Task – I would like the entries transcribed word for word, please, with the pictures removed.

Given data –
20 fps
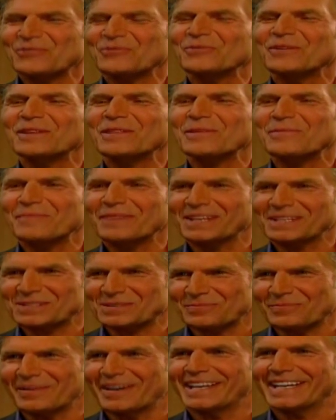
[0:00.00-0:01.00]
the one that
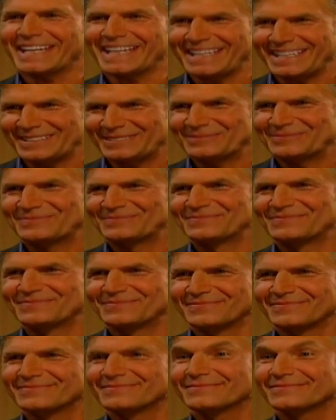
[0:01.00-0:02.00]
makes money. They all make
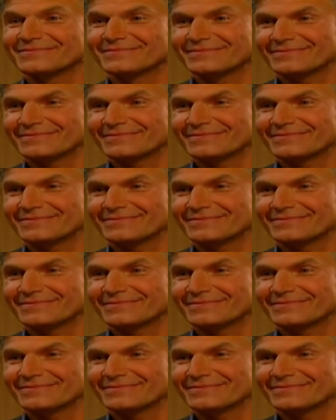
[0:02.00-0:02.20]
money.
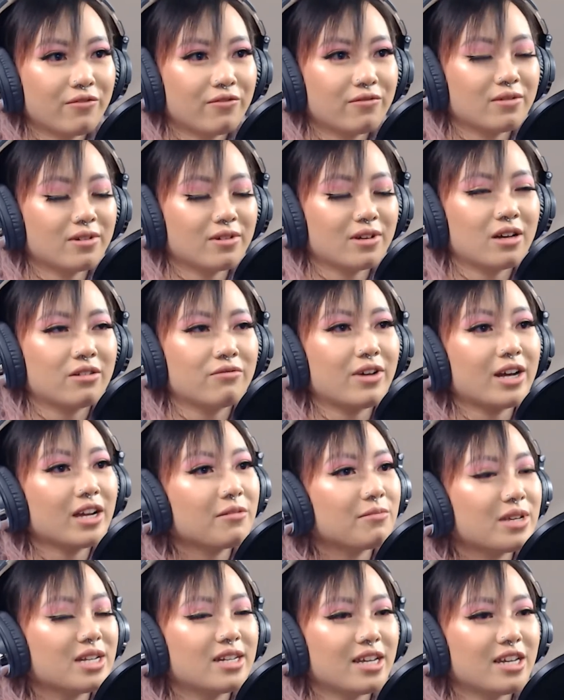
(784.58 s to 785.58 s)

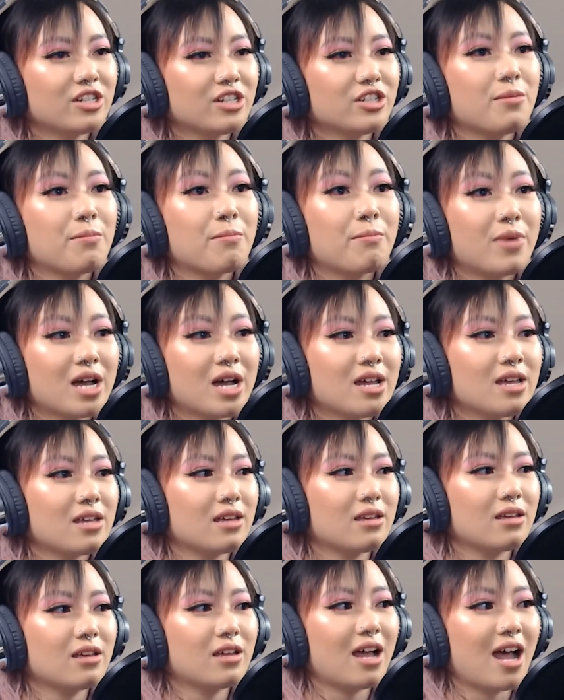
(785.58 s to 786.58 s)
recommendation, but
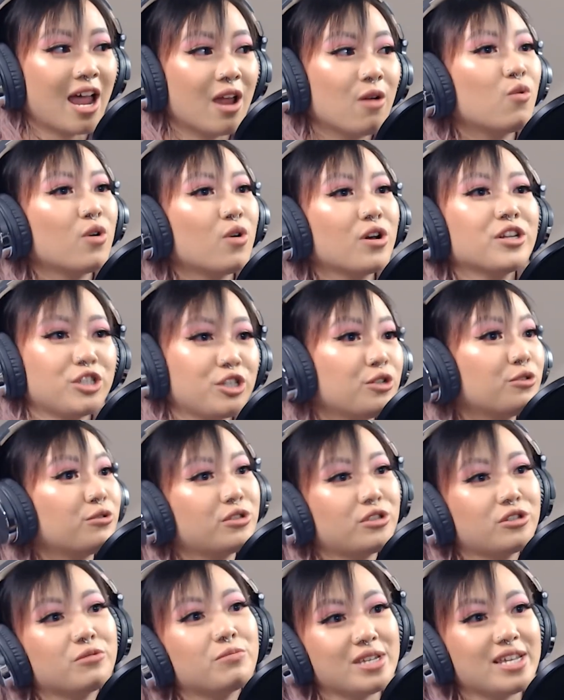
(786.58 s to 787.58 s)
I want you
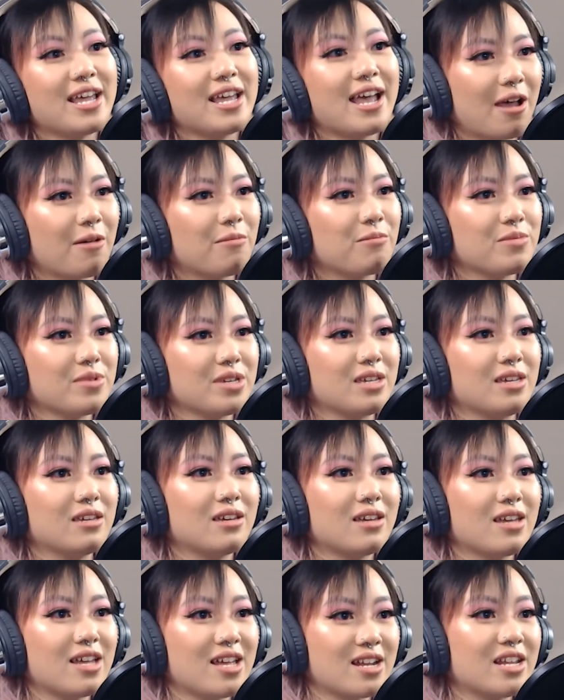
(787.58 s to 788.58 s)
to be
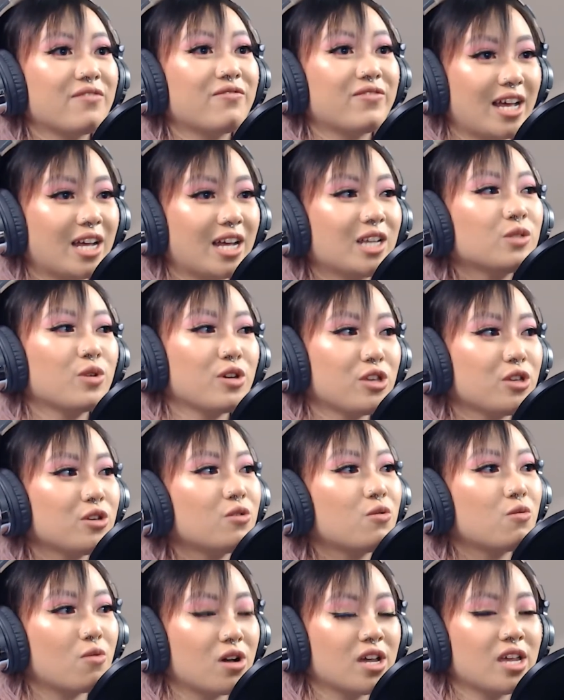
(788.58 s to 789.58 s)
happy. And if that's what you
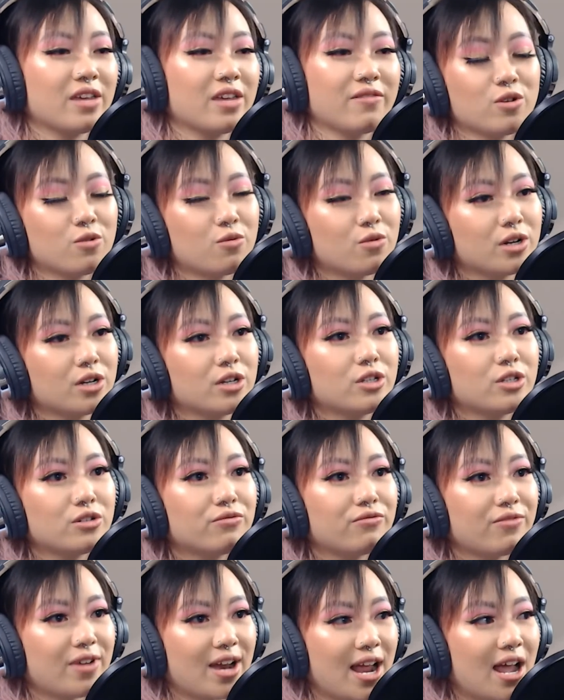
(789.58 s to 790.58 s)
want, if you want to do
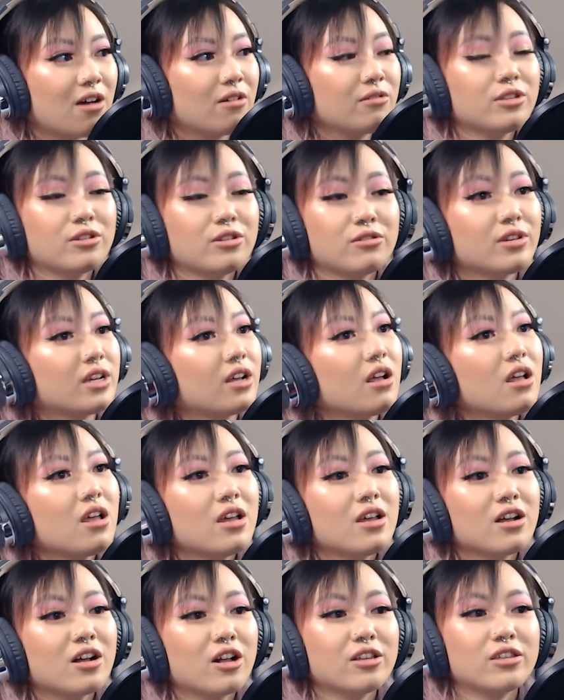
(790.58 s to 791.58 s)
round, you can
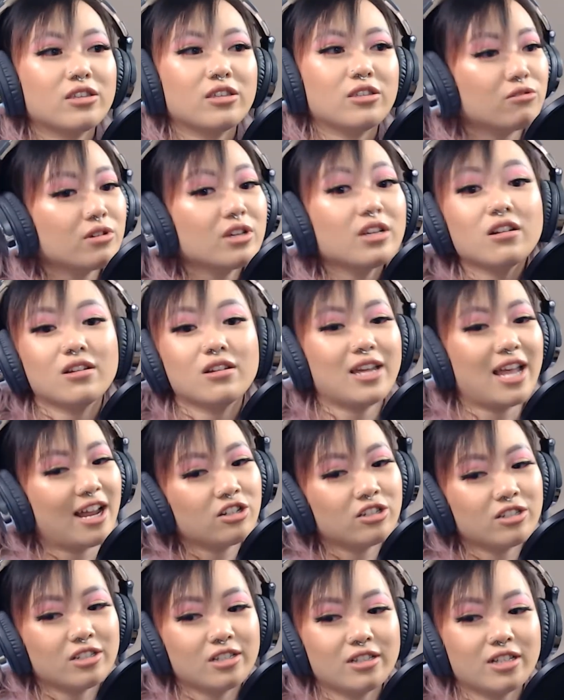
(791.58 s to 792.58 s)

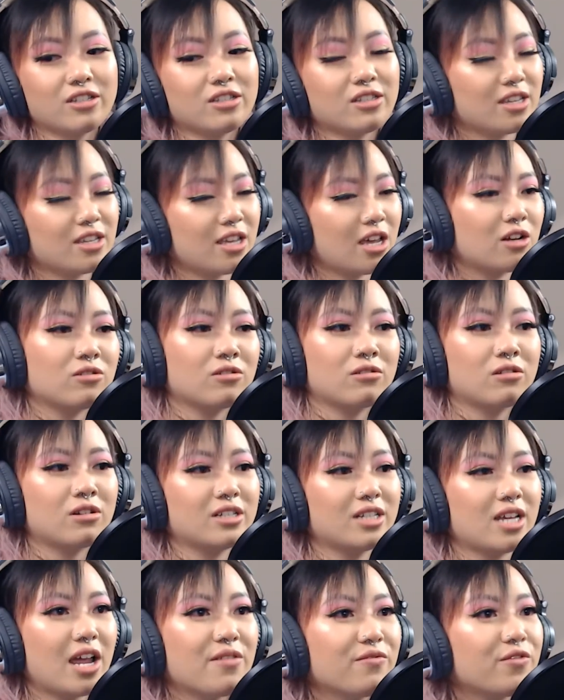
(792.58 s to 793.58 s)
actually, let's schedule a
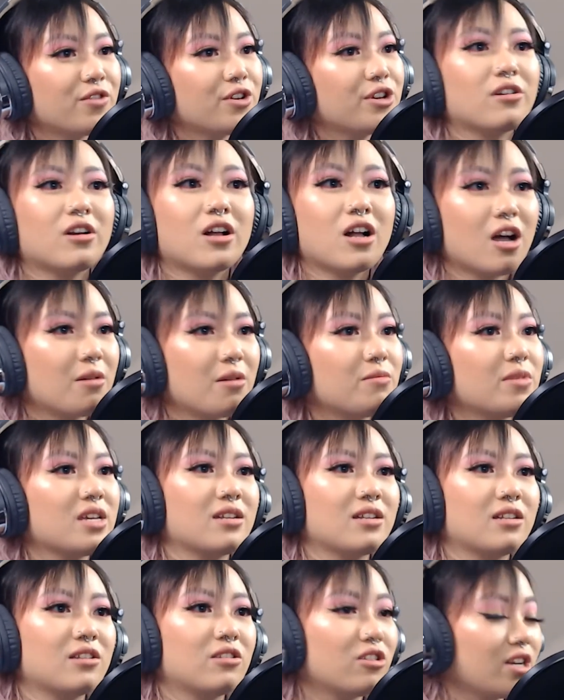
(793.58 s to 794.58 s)
time for you to come in
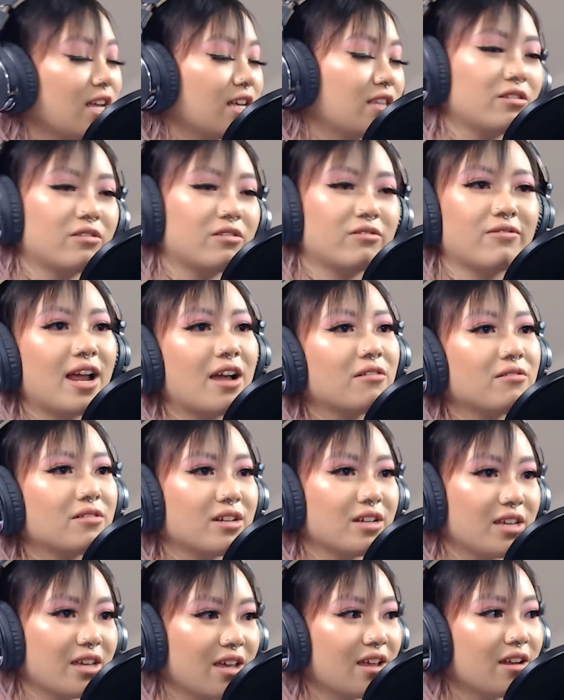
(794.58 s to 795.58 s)
and look at the round
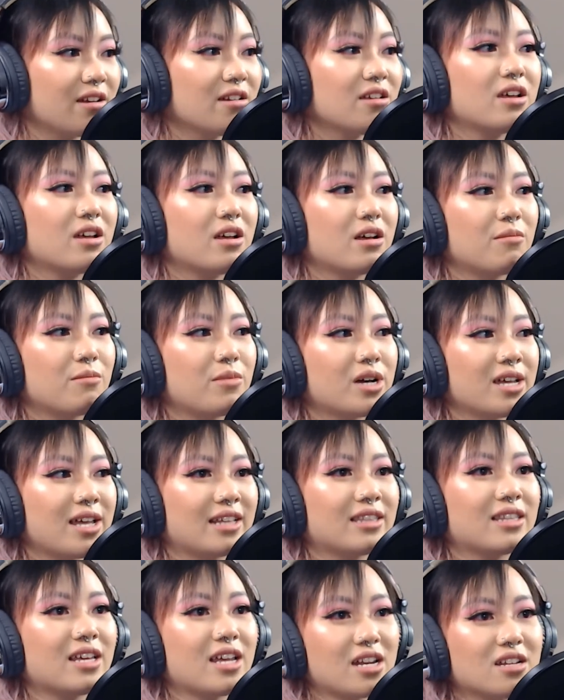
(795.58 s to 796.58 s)
again. But
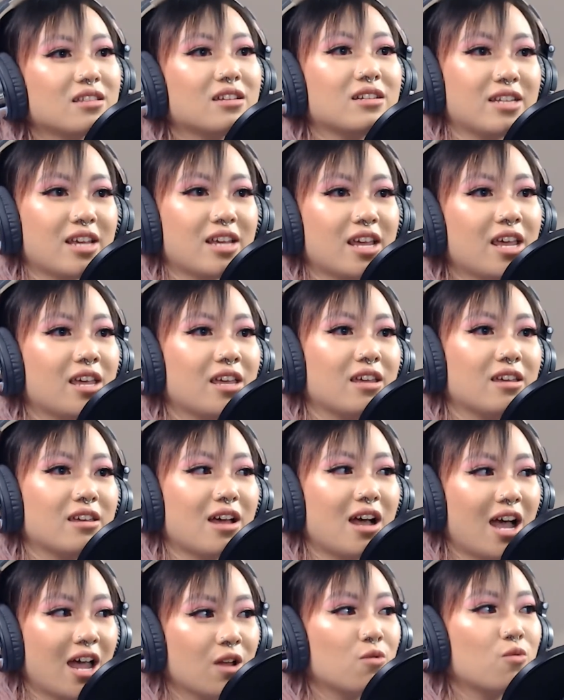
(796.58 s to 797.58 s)
at the end of the day,
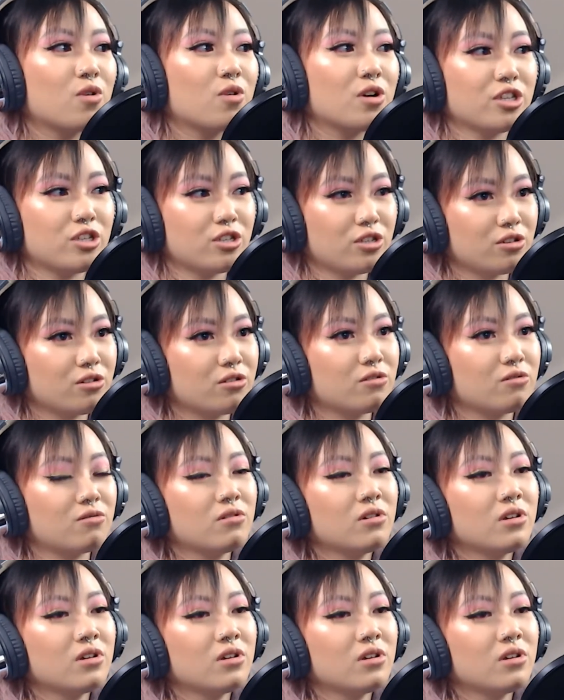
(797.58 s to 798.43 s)
I want you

Written solution –
20 fps
[0:00.00-0:01.00]
the one that
[0:01.00-0:02.00]
makes money. They all make
[0:02.00-0:02.20]
money.
(784.58 s to 785.58 s)

(785.58 s to 786.58 s)
recommendation, but
(786.58 s to 787.58 s)
I want you
(787.58 s to 788.58 s)
to be
(788.58 s to 789.58 s)
happy. And if that's what you
(789.58 s to 790.58 s)
want, if you want to do
(790.58 s to 791.58 s)
round, you can
(791.58 s to 792.58 s)

(792.58 s to 793.58 s)
actually, let's schedule a
(793.58 s to 794.58 s)
time for you to come in
(794.58 s to 795.58 s)
and look at the round
(795.58 s to 796.58 s)
again. But
(796.58 s to 797.58 s)
at the end of the day,
(797.58 s to 798.43 s)
I want you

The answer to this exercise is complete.